Carles Puigdemont lleva en el extranjero nueve meses, si es que la UE es realmente el extranjero para un europeísta. Lo es, no nos engañemos. Vive exiliado. Pero la justicia belga lo protegió primero y, hace pocos días, la justicia alemana le paró los pies a un juez español que, según los juristas más reconocidos, incluidos muchos españoles, ha preparado una instrucción pésima, contaminada por su ideología y por la lógica represiva que puso en marcha el PP con la colaboración inestimable de Pedro Sánchez. El único argumento del Estado para que Catalunya siga ligada a España ha sido la fuerza, la intimidación, el chantaje, el boicot, la deposición del gobierno legítimo y la destitución de altos cargos, la sanción a concejales y alcaldes y la persecución de ciudadanos que reclaman poder ser libres. El Estado ni siquiera se ha molestado en exhibir una zanahoria. Aunque fuera mustia.

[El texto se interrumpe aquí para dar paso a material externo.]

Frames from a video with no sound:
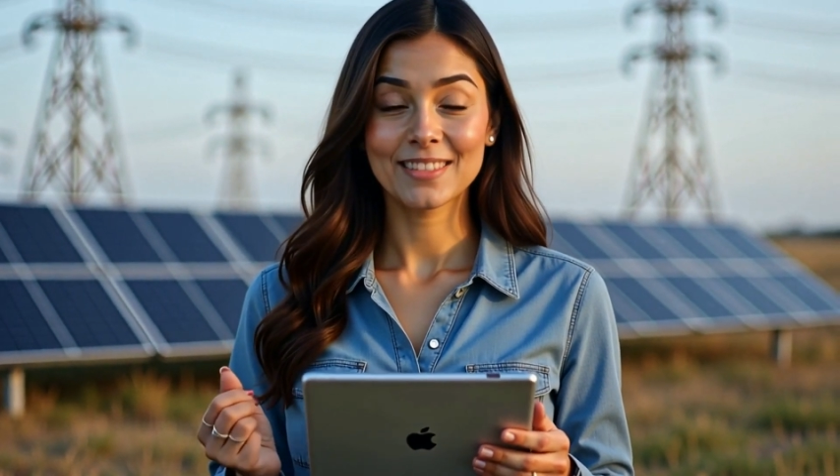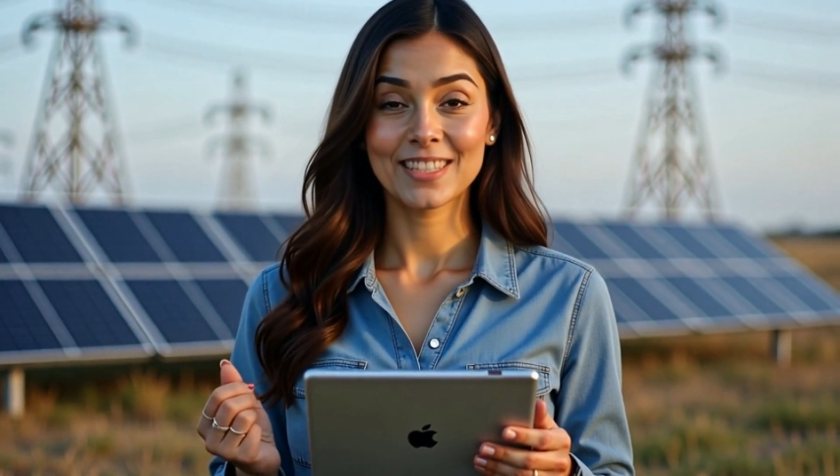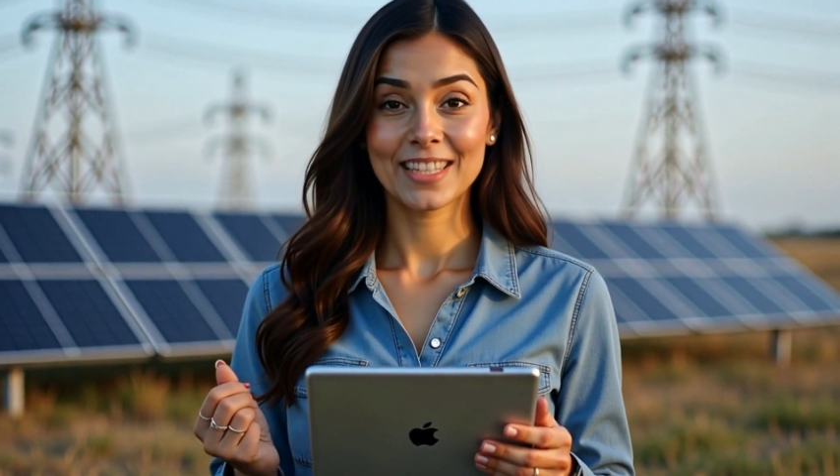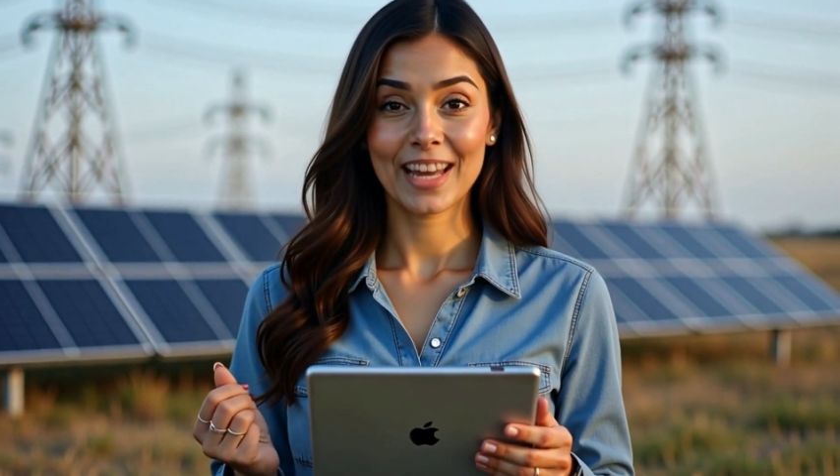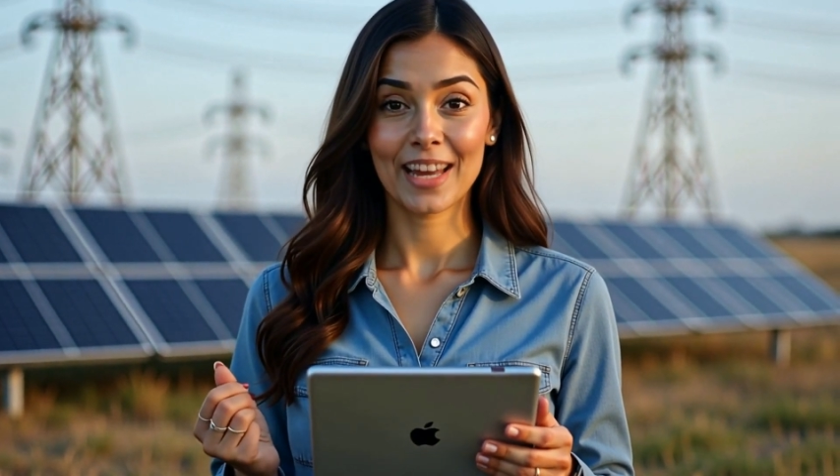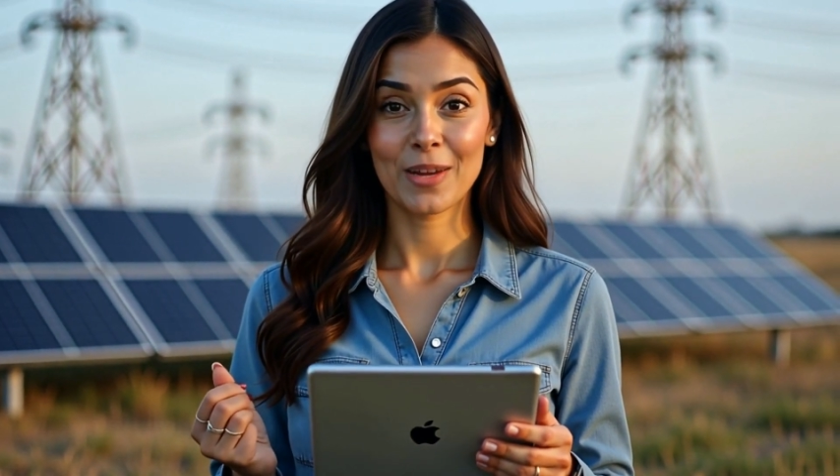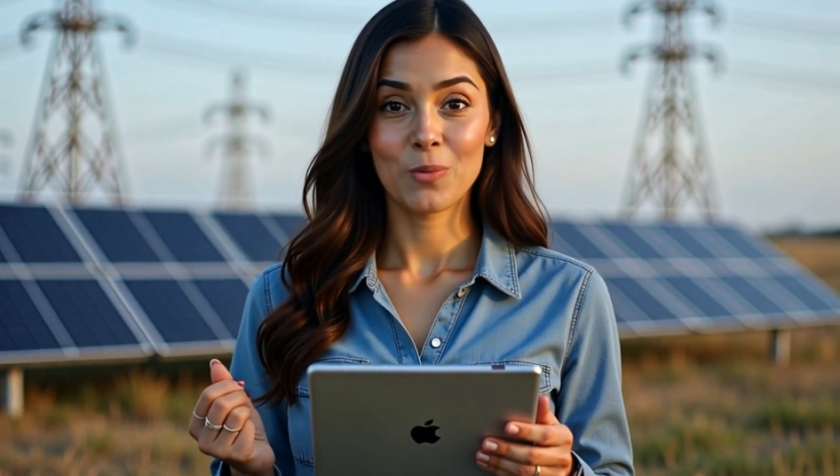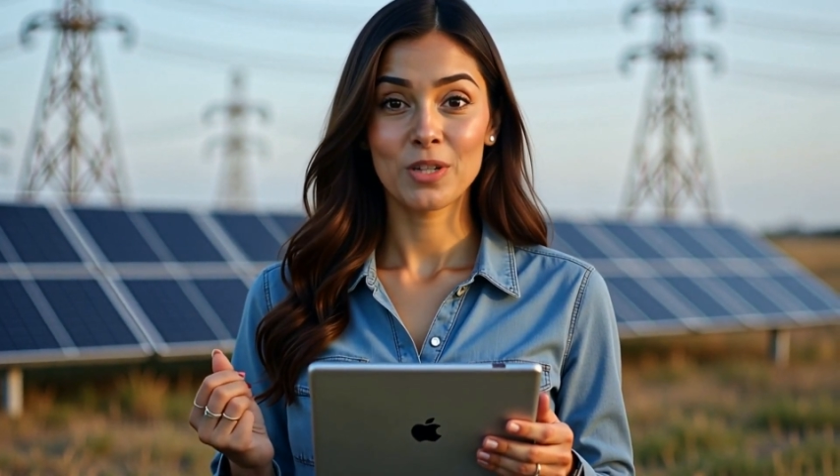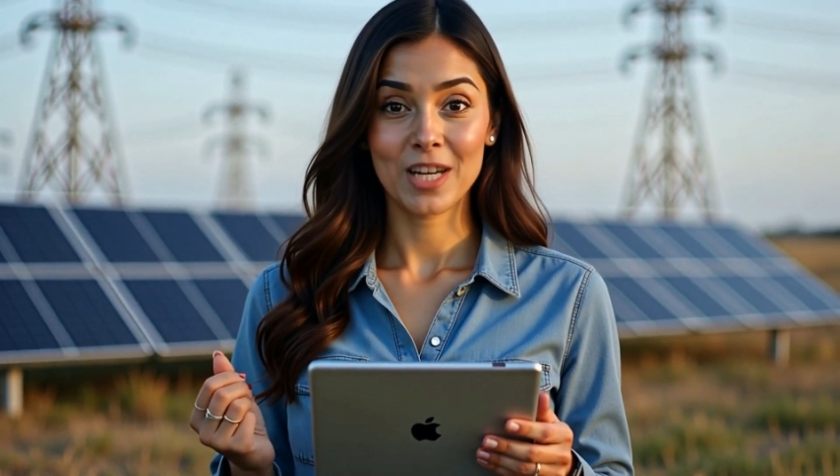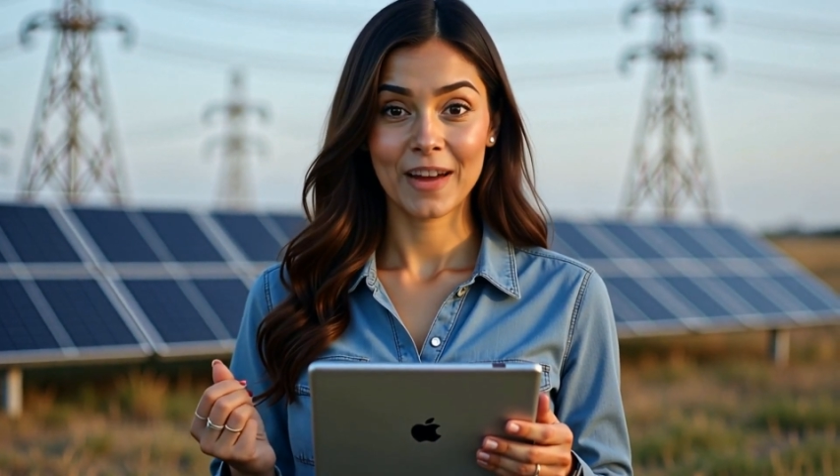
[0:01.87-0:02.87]
Today,
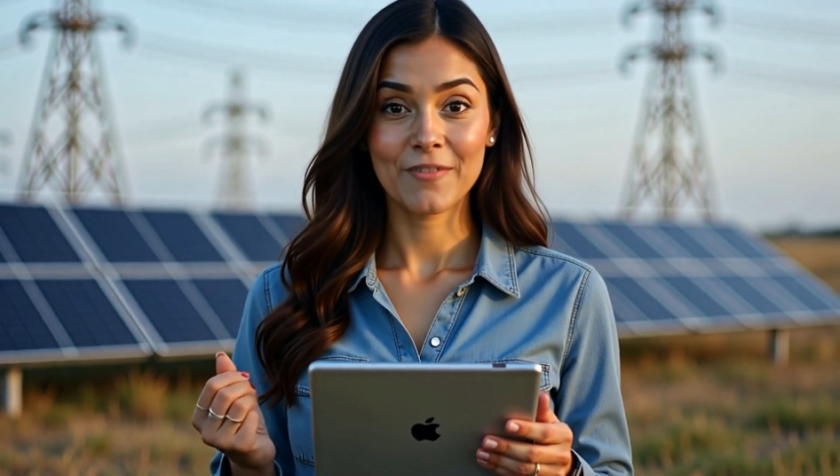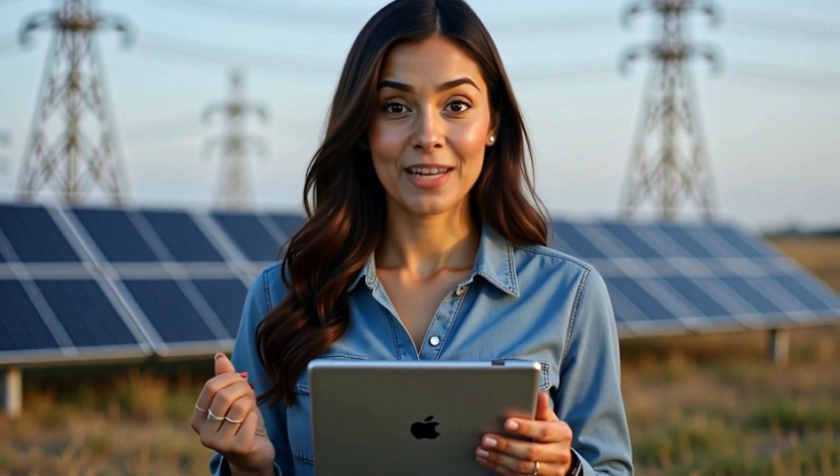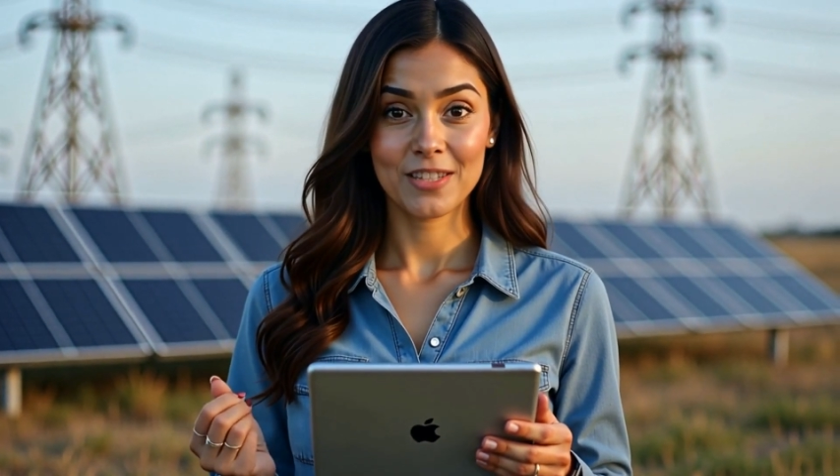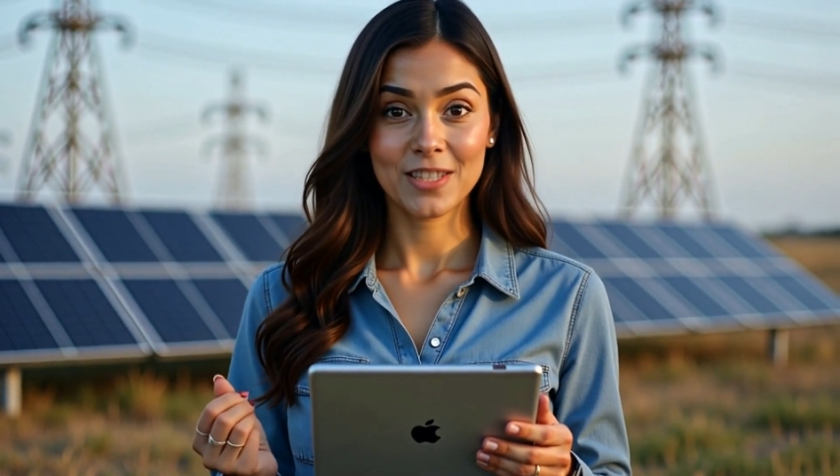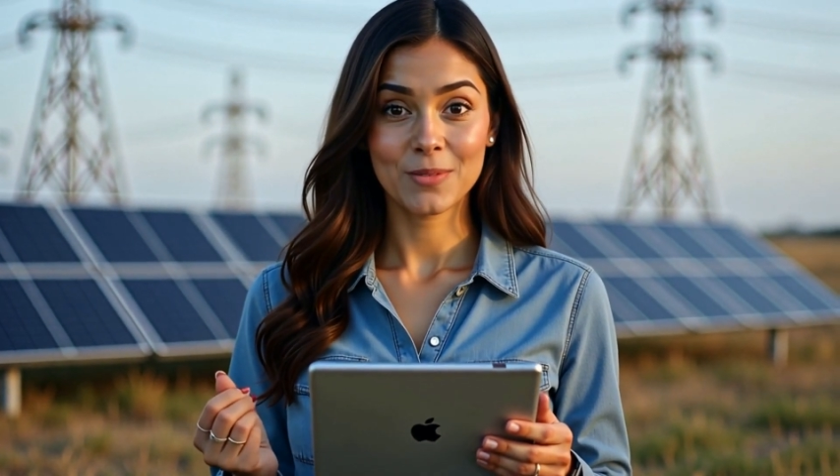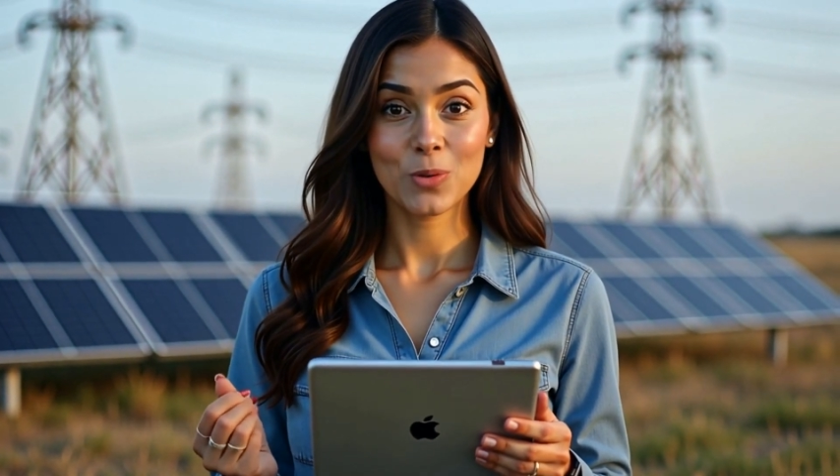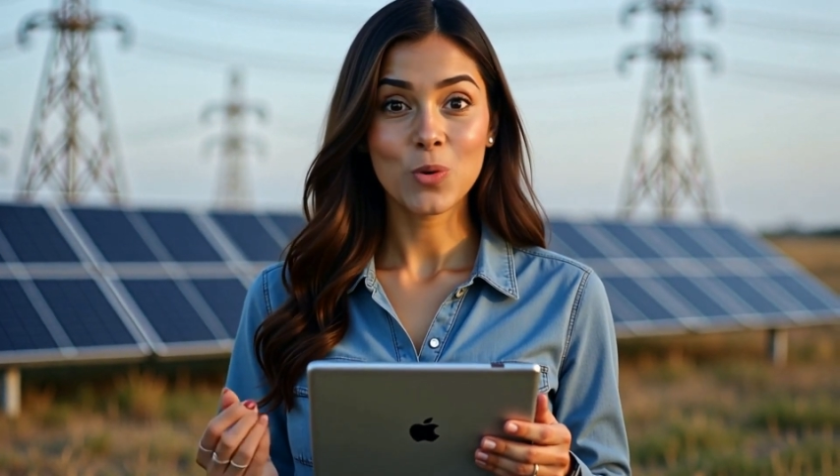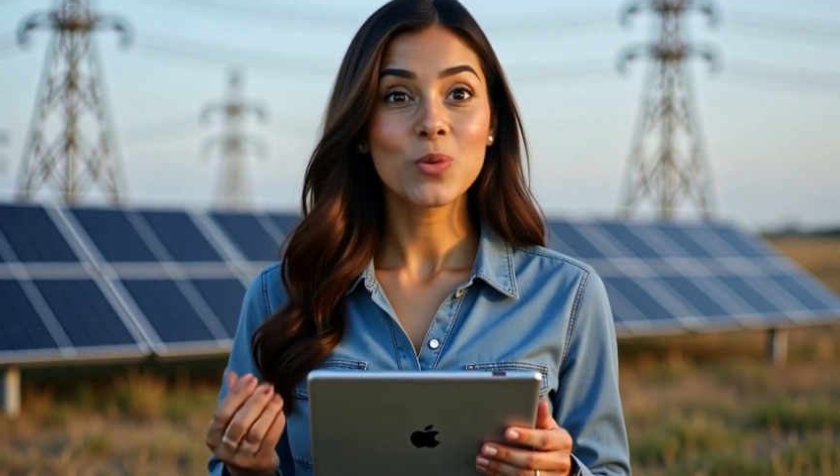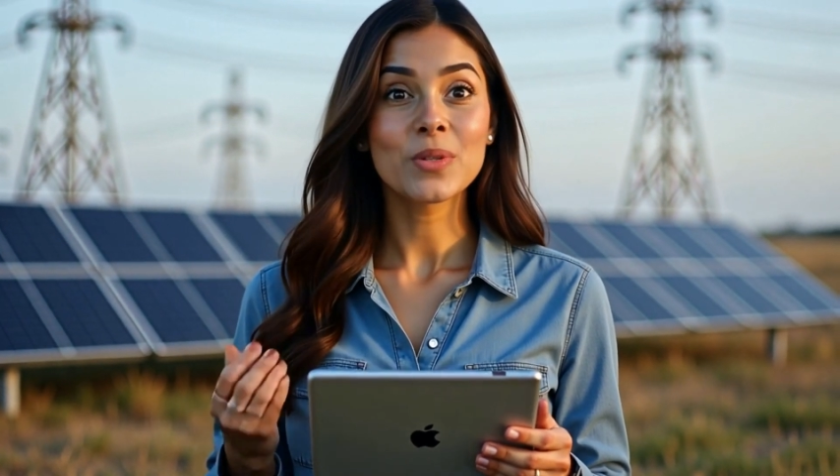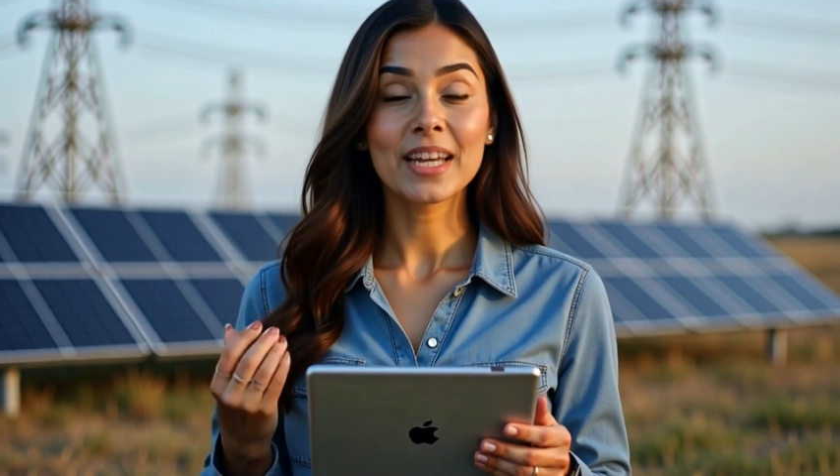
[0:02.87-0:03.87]
we're diving into some
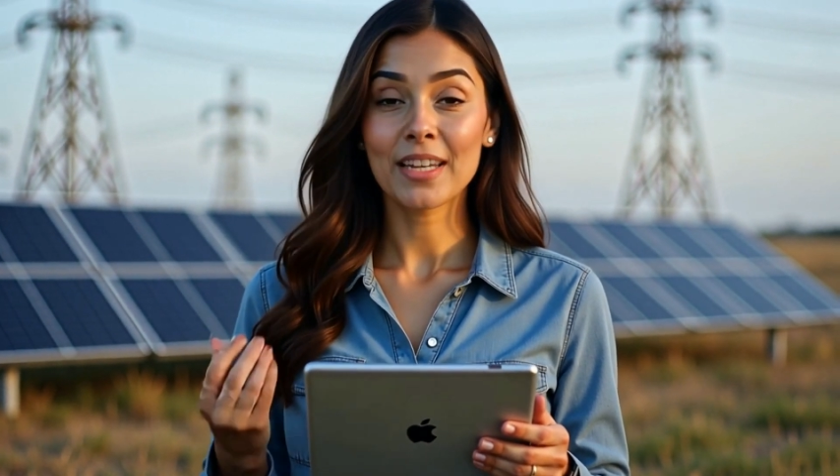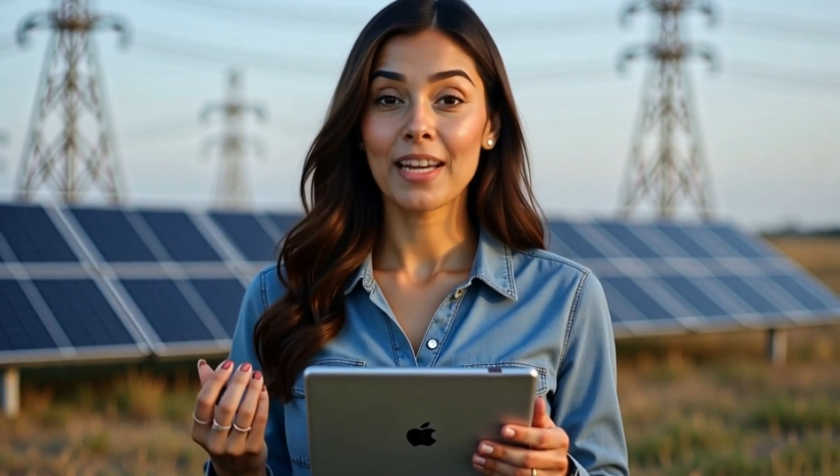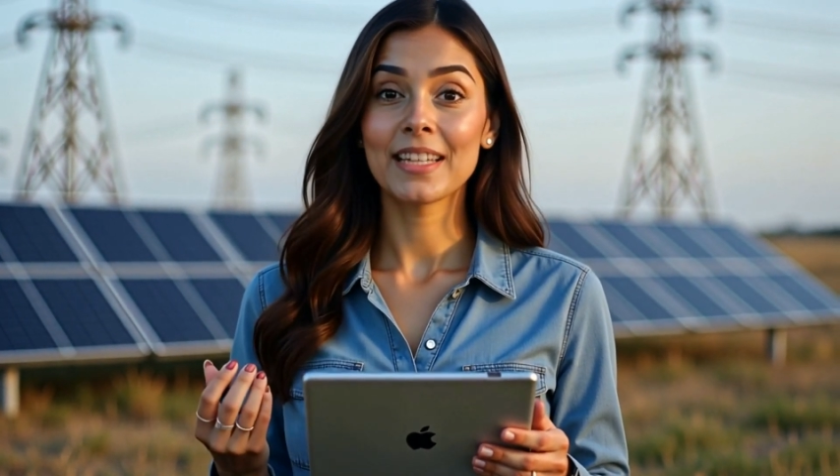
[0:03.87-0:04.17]
cool data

La contaminación de la democracia es lo único que provoca fractura social, ya que el Estado solo protege al unionismo y a sus agentes represivos

La tensión, el conflicto político tienen solución. La tiene si se aplican las normas democráticas. La contaminación de la democracia es lo único que provoca fractura social, ya que el Estado solo protege al unionismo y a sus agentes represivos. Cuando un policía fuera de servicio le rompe la nariz a un gran fotoperiodista como lo es Jordi Borràs y las autoridades no reaccionan, queda demostrado que el fascismo tiene bula en Catalunya para intimidar a los soberanistas.  Estamos acostumbrados. Que Albert Rivera y Xavier García Albiol justifiquen que un personaje siniestro se lance a toda velocidad contra un mar de cruces amarillas en la plaza de Vic es la prueba del nueve de hasta qué punto la derecha española, del color que sea, naranja o azul, se parece a extremistas del estilo de Marine Le Pen o Matteo Salvini.

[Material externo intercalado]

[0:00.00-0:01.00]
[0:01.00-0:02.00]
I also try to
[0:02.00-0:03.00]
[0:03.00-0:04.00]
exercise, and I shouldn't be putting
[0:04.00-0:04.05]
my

Para la derechona española los enemigos de España son los catalanes soberanistas, como para la francesa y para el italiano los enemigos de Francia e Italia son los refugiados. De tal palo tal astilla. Europa está dominada hoy en día por personajes que solo difunden el odio internamente o con el exterior. Con los que son diferentes. Los patriotas son amantes de la libertad, los nacionalistas defienden barbaridades como la que espetó Concepció Veray, vicesecretaria general del PP de Catalunya, en un programa de televisión: “Si no queréis seguir en España [los independentistas] podéis marcharos, pero no os llevaréis Catalunya”. Todos los genocidios —y en particular los pogromos— han empezado con afirmaciones esencialistas como esa. Los soberanistas no han derramado jamás la sangre por las calles. El españolismo es, por tradición, tabernario y violento.

En fin, esperemos que triunfe la democracia. Me marcho unos días y cierro esta sección. Les deseo unas buenas vacaciones, a pesar de que lo hago con el corazón en un puño cuando pienso en los presos soberanistas. Ellos van a pasar el verano encarcelados injustamente. No los olviden.